Methods This study examined the effects of simvastatin on changes in cardiorespiratory fitness and skeletal muscle mitochondrial content in response to aerobic exercise training. Sedentary overweight or obese adults with at least 2 metabolic syndrome risk factors (defined according to National Cholesterol Education Panel Adult Treatment Panel III criteria) were randomized to 12 weeks of aerobic exercise training or to exercise in combination with simvastatin (40 mg/day). The primary outcomes were cardiorespiratory fitness and skeletal muscle (vastus lateralis) mitochondrial content (citrate synthase enzyme activity).

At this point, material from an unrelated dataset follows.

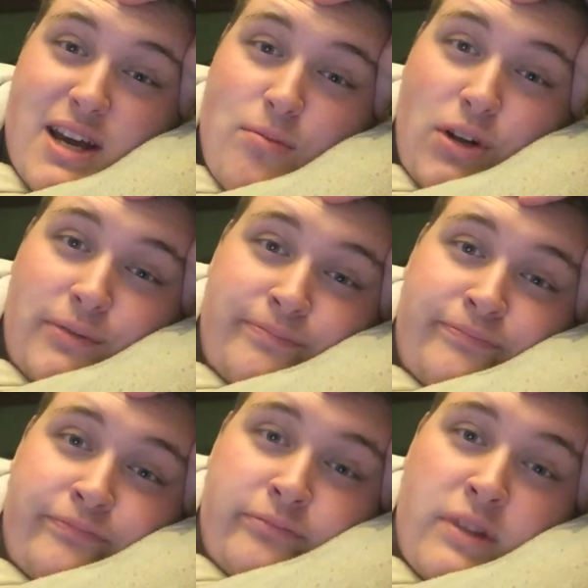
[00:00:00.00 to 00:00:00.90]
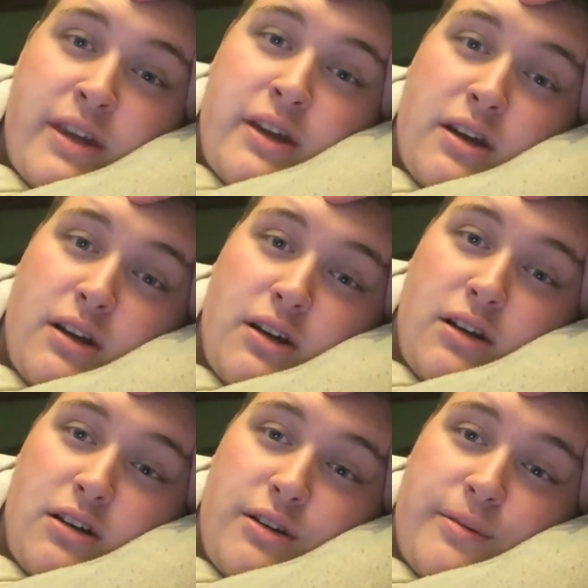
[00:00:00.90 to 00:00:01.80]
camera.
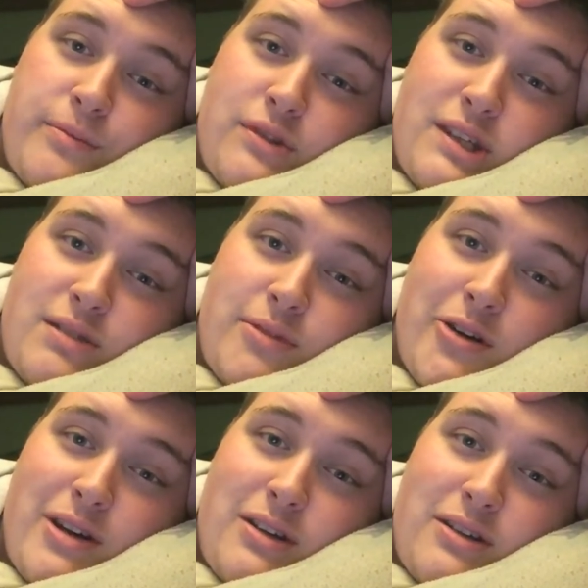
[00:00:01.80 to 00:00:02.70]
Um, so that's about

Results Thirty-seven participants (exercise plus statins: n = 18; exercise only: n = 19) completed the study. Cardiorespiratory fitness increased by 10% (p < 0.05) in response to exercise training alone, but was blunted by the addition of simvastatin resulting in only a 1.5% increase (p < 0.005 for group by time interaction). Similarly, skeletal muscle citrate synthase activity increased by 13% in the exercise-only group (p < 0.05), but decreased by 4.5% in the simvastatin-plus-exercise group (p < 0.05 for group-by-time interaction).
Conclusions Simvastatin attenuates increases in cardiorespiratory fitness and skeletal muscle mitochondrial content when combined with exercise training in overweight or obese patients at risk of the metabolic syndrome. (Exercise, Statins, and the Metabolic Syndrome; NCT01700530)

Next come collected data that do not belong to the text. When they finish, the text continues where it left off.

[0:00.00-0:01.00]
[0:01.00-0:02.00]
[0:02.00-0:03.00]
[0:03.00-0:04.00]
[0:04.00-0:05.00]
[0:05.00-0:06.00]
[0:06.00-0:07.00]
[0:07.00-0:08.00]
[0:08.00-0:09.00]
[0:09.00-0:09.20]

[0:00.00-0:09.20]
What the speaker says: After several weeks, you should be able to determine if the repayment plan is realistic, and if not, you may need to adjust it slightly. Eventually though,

Funding for this study was provided by the University of Missouri Research Board Grant (to Dr. Thyfault), Veterans Affairs Career Development Award (to Dr. Thyfault), American Heart Association Midwest Affiliate Clinical Research Award#09CRP2260136 (to Dr. Thyfault), and National Institutes of Health grant #T32 AR048523 (to Dr. Mikus). This work was also supported with resources and the use of facilities at the Harry S Truman Memorial Veterans Hospital. The authors have reported that they have no relationships relevant to the contents of this paper to disclose.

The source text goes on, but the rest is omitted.